Percentages are useful for developing proportional reasoning. Using 10% as a base, students can learn to quickly estimate or calculate related percentages. For example, 10% of 800 is 80 (10% = 10/100 = 1/10). This can be used to find a range of related percentages as shown in the table:
Encourage the students to use these techniques to find the limits of accuracy for the resistors in question 5.
Extension
Explore powers of 10 with your students.
* See www.homeschoolmath.net/teaching/zero-exponent-proof.php for a useful way to explain why any number to the power of zero is equal to one.
Technology-related student activities
- Use an LDR (light-dependent resistor) and a buzzer in a simple circuit to make a working model of an alarm that will activate when a light is turned on.
- Design a colour code for batteries of different voltage.
- Design a battery-voltage code that people with visual impairments could interpret.
- Research the effect that transistors have had on technological development. See www.nobelprize.org/ educational/physics/transistor/history/index.html and www.ehow.com/facts_5183096_use-transistors.html
Exploring the technology-related context
Technology and science are closely related. Teachers often introduce students to the scientific concept of circuits, where power sources, outputs, and conductivity are investigated.

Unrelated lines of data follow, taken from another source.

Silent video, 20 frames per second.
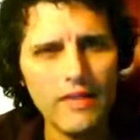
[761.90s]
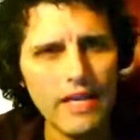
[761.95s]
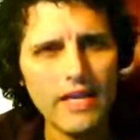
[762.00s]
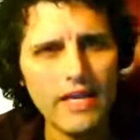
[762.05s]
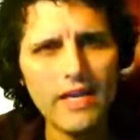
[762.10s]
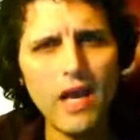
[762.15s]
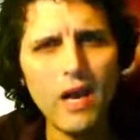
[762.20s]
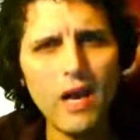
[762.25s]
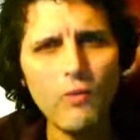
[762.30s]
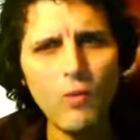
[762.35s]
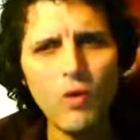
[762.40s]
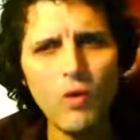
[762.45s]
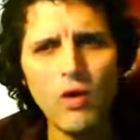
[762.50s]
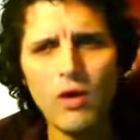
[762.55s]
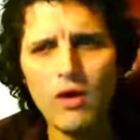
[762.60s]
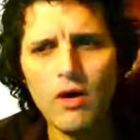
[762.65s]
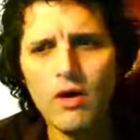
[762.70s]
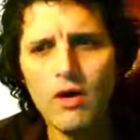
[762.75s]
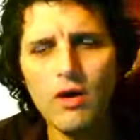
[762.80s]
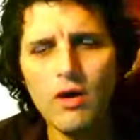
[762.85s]
The
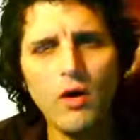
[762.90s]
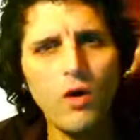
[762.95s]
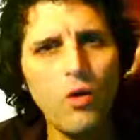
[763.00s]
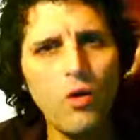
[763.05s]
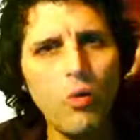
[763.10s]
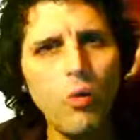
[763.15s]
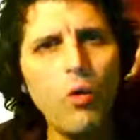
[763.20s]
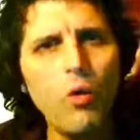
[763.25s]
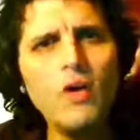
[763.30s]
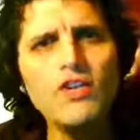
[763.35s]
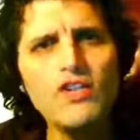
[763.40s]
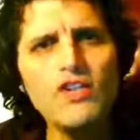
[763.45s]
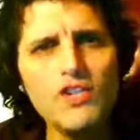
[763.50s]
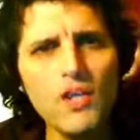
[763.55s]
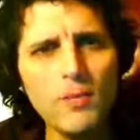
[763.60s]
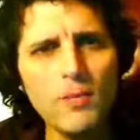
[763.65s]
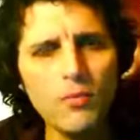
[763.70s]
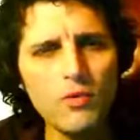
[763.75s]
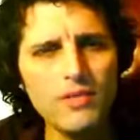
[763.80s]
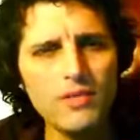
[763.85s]
Vietnam War.
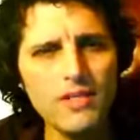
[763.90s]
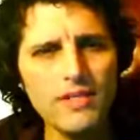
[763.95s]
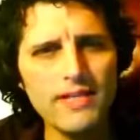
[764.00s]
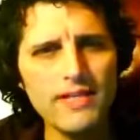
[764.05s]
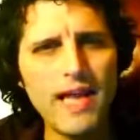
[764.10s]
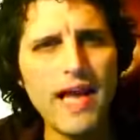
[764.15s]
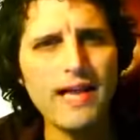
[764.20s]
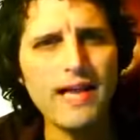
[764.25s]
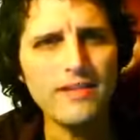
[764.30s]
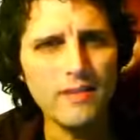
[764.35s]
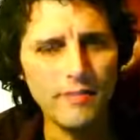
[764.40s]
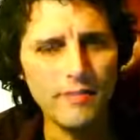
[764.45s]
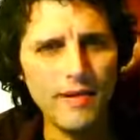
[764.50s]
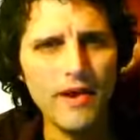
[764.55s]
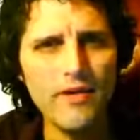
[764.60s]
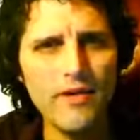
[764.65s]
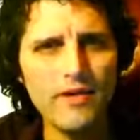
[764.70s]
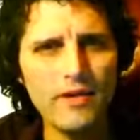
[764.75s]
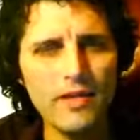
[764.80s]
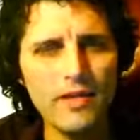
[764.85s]
One ship was attacked,
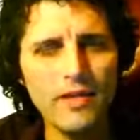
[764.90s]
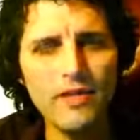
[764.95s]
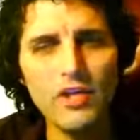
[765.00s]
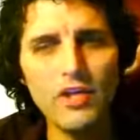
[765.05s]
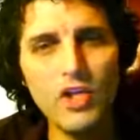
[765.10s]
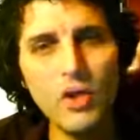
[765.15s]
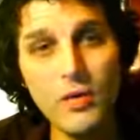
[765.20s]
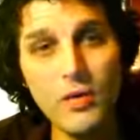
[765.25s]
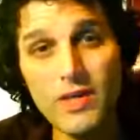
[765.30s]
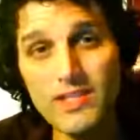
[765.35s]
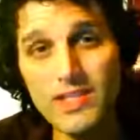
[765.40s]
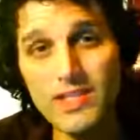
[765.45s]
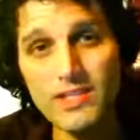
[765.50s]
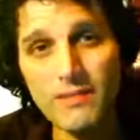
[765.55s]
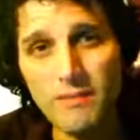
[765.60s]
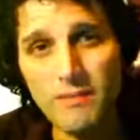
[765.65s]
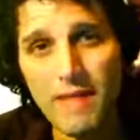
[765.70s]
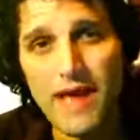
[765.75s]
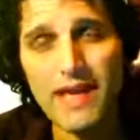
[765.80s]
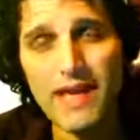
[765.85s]
apparently. The
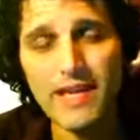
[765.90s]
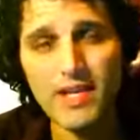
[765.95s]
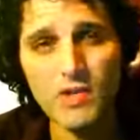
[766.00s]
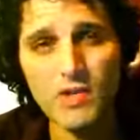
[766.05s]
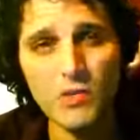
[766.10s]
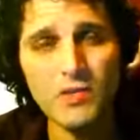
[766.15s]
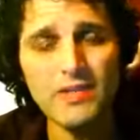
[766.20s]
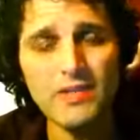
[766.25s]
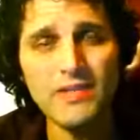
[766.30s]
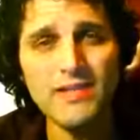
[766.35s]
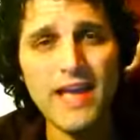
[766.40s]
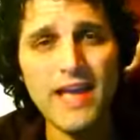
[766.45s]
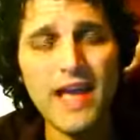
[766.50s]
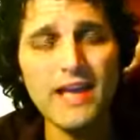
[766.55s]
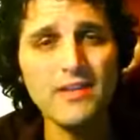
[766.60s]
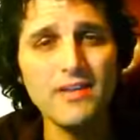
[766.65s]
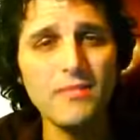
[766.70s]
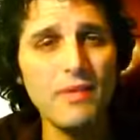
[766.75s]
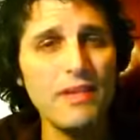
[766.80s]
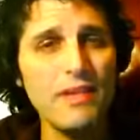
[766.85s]
USS Maddox was
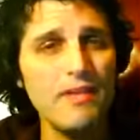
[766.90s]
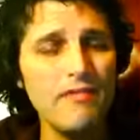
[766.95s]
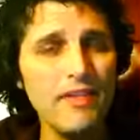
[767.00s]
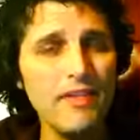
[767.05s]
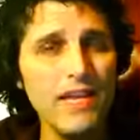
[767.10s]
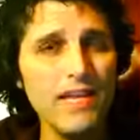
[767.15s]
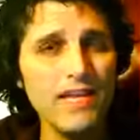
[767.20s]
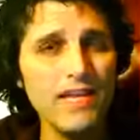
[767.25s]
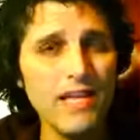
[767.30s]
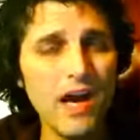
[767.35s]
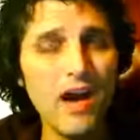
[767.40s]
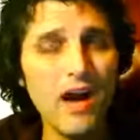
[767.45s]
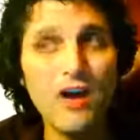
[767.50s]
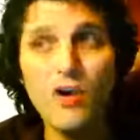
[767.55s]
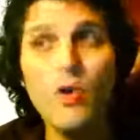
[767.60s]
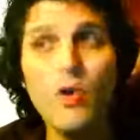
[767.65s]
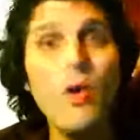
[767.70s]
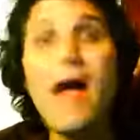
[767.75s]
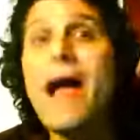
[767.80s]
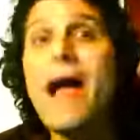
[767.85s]
attacked by the Viet
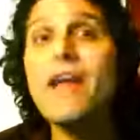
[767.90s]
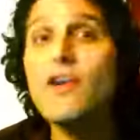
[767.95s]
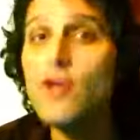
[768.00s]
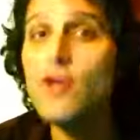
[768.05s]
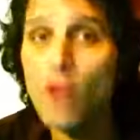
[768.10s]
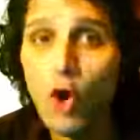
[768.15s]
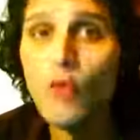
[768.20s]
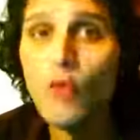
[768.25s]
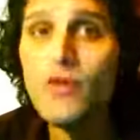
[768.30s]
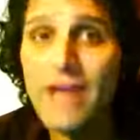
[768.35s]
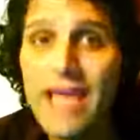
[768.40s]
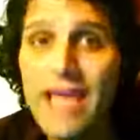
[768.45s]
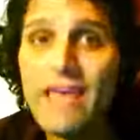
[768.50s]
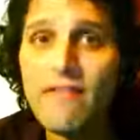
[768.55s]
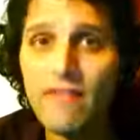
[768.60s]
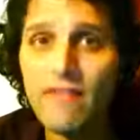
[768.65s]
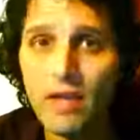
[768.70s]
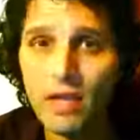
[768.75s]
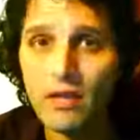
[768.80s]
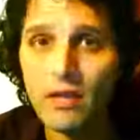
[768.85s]
Cong, who had no
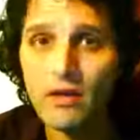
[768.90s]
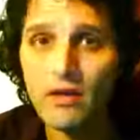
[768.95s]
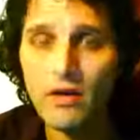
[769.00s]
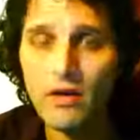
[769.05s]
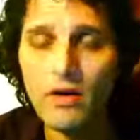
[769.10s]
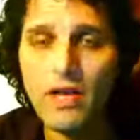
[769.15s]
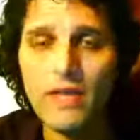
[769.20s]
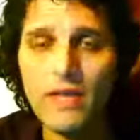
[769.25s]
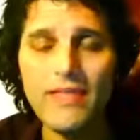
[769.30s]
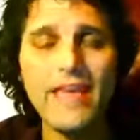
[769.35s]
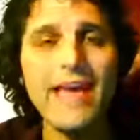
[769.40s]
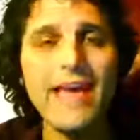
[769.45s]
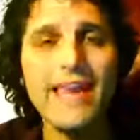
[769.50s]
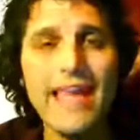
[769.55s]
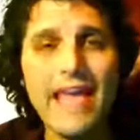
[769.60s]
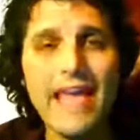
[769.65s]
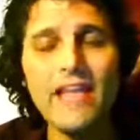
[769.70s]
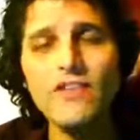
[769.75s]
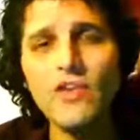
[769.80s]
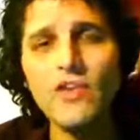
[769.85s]
navy. Okay,
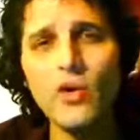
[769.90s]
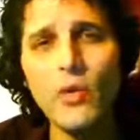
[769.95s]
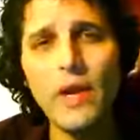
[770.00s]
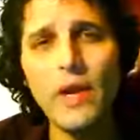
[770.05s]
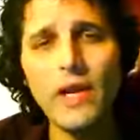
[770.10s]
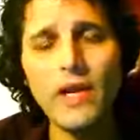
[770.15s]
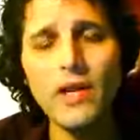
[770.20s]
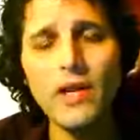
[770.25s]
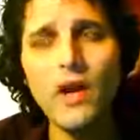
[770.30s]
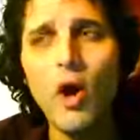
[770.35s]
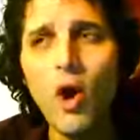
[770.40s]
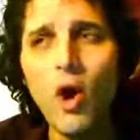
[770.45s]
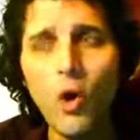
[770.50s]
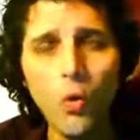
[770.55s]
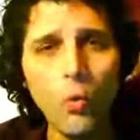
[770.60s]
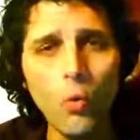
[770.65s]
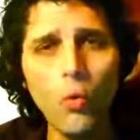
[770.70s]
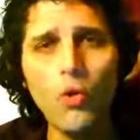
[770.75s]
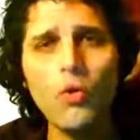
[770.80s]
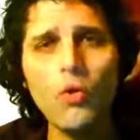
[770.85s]
they had antiquated
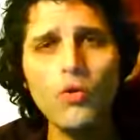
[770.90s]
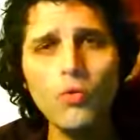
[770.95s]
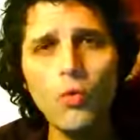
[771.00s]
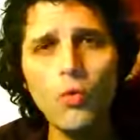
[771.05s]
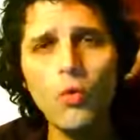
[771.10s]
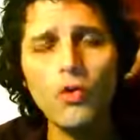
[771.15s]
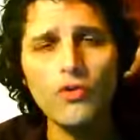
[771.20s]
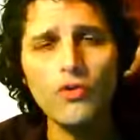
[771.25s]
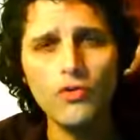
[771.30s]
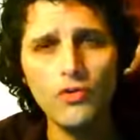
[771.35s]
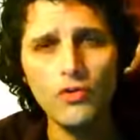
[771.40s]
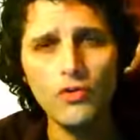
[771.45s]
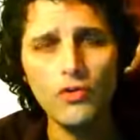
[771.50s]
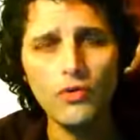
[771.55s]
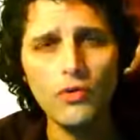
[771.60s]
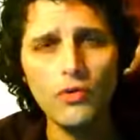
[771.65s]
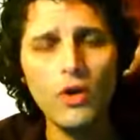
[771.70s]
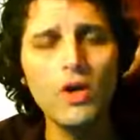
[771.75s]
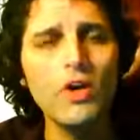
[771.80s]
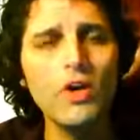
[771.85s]
World War
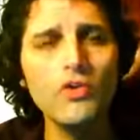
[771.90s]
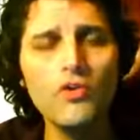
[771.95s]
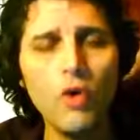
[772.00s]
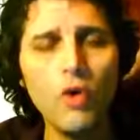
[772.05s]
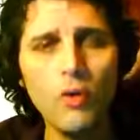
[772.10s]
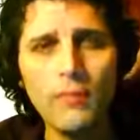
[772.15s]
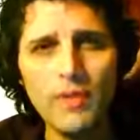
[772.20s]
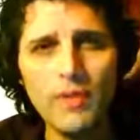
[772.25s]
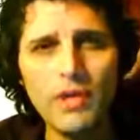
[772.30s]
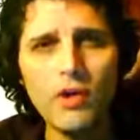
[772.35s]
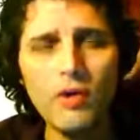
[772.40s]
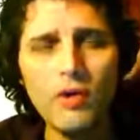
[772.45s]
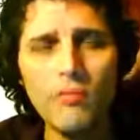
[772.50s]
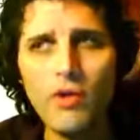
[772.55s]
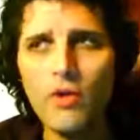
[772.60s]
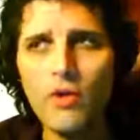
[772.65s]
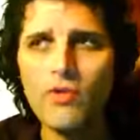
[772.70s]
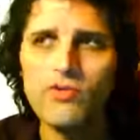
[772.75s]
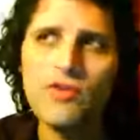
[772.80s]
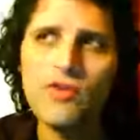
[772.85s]
II
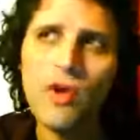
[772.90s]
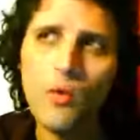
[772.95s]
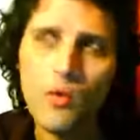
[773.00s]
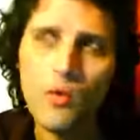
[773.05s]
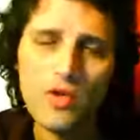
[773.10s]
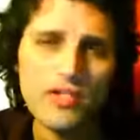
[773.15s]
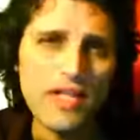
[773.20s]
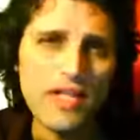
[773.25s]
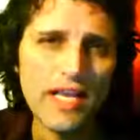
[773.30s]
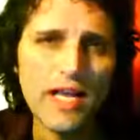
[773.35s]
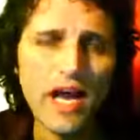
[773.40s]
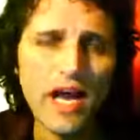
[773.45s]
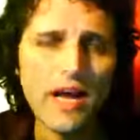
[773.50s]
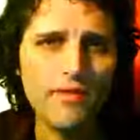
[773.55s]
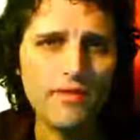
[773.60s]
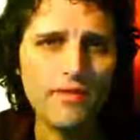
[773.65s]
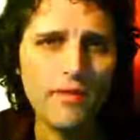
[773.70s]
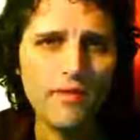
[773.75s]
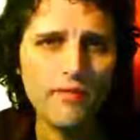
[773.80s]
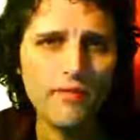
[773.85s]
torpedo boats, which they
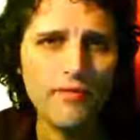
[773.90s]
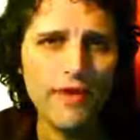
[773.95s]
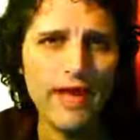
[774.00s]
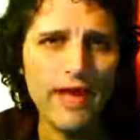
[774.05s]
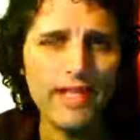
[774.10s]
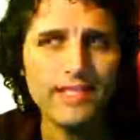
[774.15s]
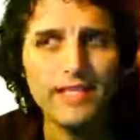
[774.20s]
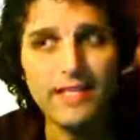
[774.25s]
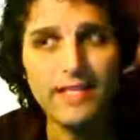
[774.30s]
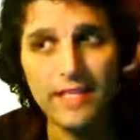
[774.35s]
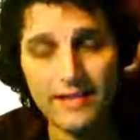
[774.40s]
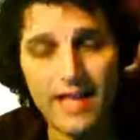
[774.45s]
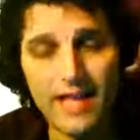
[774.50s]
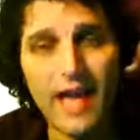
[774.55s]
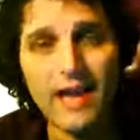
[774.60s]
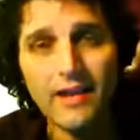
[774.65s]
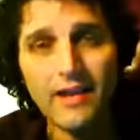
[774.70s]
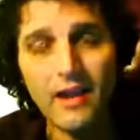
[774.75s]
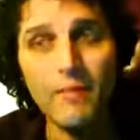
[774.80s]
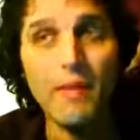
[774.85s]
got from France, and
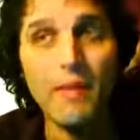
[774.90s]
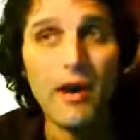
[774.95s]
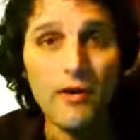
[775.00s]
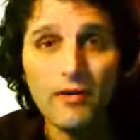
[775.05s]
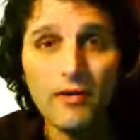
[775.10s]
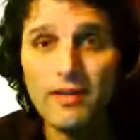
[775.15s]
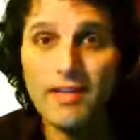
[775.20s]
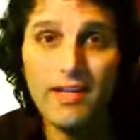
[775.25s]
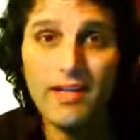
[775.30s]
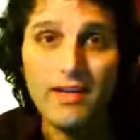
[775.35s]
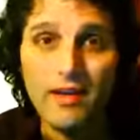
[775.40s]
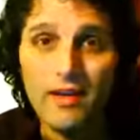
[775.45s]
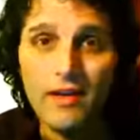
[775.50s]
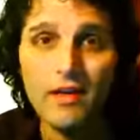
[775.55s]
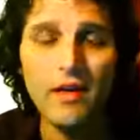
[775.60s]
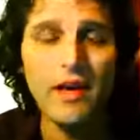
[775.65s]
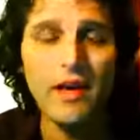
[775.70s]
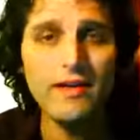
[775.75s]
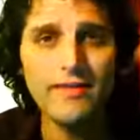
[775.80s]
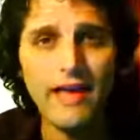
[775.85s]
they
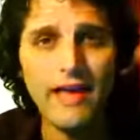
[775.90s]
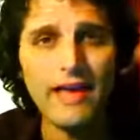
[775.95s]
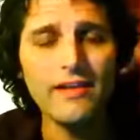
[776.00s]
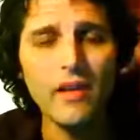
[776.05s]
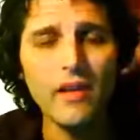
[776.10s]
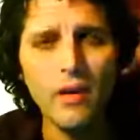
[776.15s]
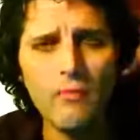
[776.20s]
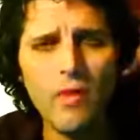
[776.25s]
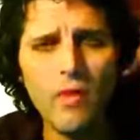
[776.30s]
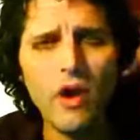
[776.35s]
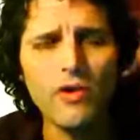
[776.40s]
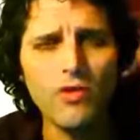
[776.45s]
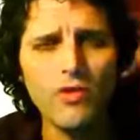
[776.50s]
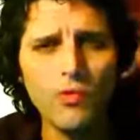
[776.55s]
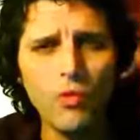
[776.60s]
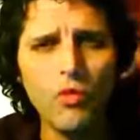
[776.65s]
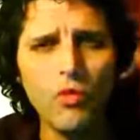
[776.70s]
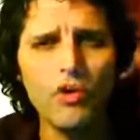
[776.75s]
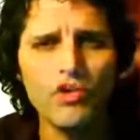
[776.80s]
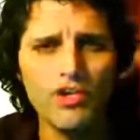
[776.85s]
apparently attacked a
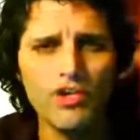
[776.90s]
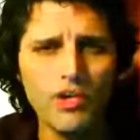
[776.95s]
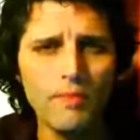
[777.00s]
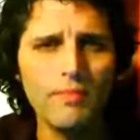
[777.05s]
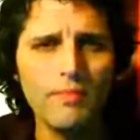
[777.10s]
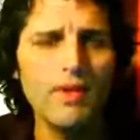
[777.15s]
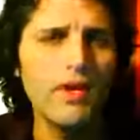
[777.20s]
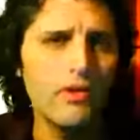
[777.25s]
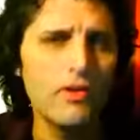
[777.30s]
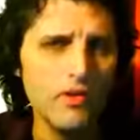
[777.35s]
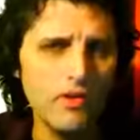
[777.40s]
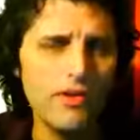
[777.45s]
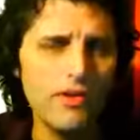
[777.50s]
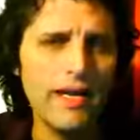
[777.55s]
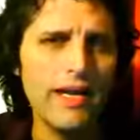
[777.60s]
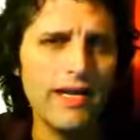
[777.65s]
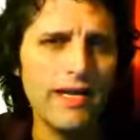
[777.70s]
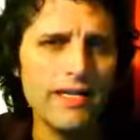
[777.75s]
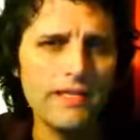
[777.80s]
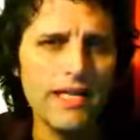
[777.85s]
modern warship,
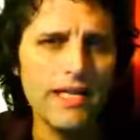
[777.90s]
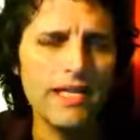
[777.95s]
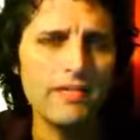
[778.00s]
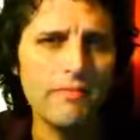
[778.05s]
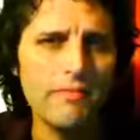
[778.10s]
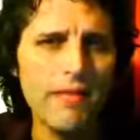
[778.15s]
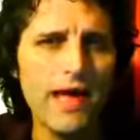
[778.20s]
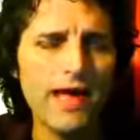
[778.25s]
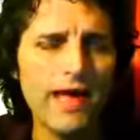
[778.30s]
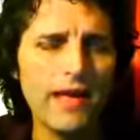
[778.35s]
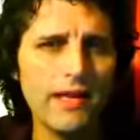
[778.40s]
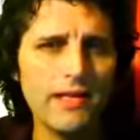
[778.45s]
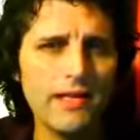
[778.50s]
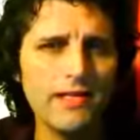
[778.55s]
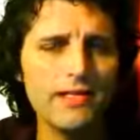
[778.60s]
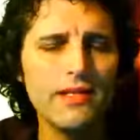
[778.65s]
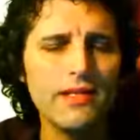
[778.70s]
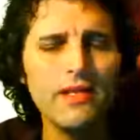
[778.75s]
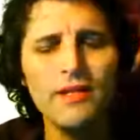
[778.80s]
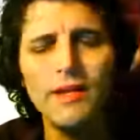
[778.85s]
the United States
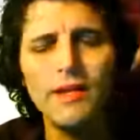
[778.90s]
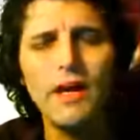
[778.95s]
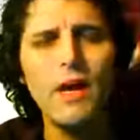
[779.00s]
Maddox.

Students then suggest electronic solutions to a particular problem or respond to an opportunity using their new knowledge. Once students understand the function of components such as switches, buzzers, resistors, capacitors, and LEDs, they enjoy designing simple lighting systems, alarms, “electronic” birthday cards, and interactive quiz boards.
These components can be so small that it is impossible to write technical specifications on them. In such cases, codes may be used. For instance, resistors use a system of coloured bands to indicate the amount of resistance.
Answers to activity
1. a. The colour code shows: how many zeros are in the multiplier; how many times ten has been multiplied by itself to get the multiplier; the power of ten of the multiplier.
b. Grey is 100 000 000; white is 1 000 000 000.
2. a. 33 × 10 = 330
b. 10 × 100 = 1 000
c. 47 × 1 000 = 47 000
d. 22 × 10 000 = 220 000
3. a. yellow, red, brown
b. brown, green, red
c. purple, grey, orange
4. a. 56 000 + 23 000 = 79 000, so purple, white, orange
b. 440 000 + 160 000 = 600 000, so blue, black, yellow
c. 7 900 + 6 100 = 14 000, so brown, yellow, orange
5. a. 10% of 32 000 = 3 200 32 000 – 3 200 = 28 800 32 000 + 3 200 = 35 200; so the resistance is between 28 800 and 35 200.
b. 5% of 2 400 = 120 2 400 – 120 = 2 280 2 400 + 120 = 2 520; so the resistance is between 2 280 and 2 520.
c. 20% of 600 = 120 600 – 120 = 480 600 + 120 = 720; so the resistance is between 480 and 720.
d. 2% of 18 000 = 360 18 000 – 360 = 17 640 18 000 + 360 = 18 360; so the resistance is between 17 640 and 18 360.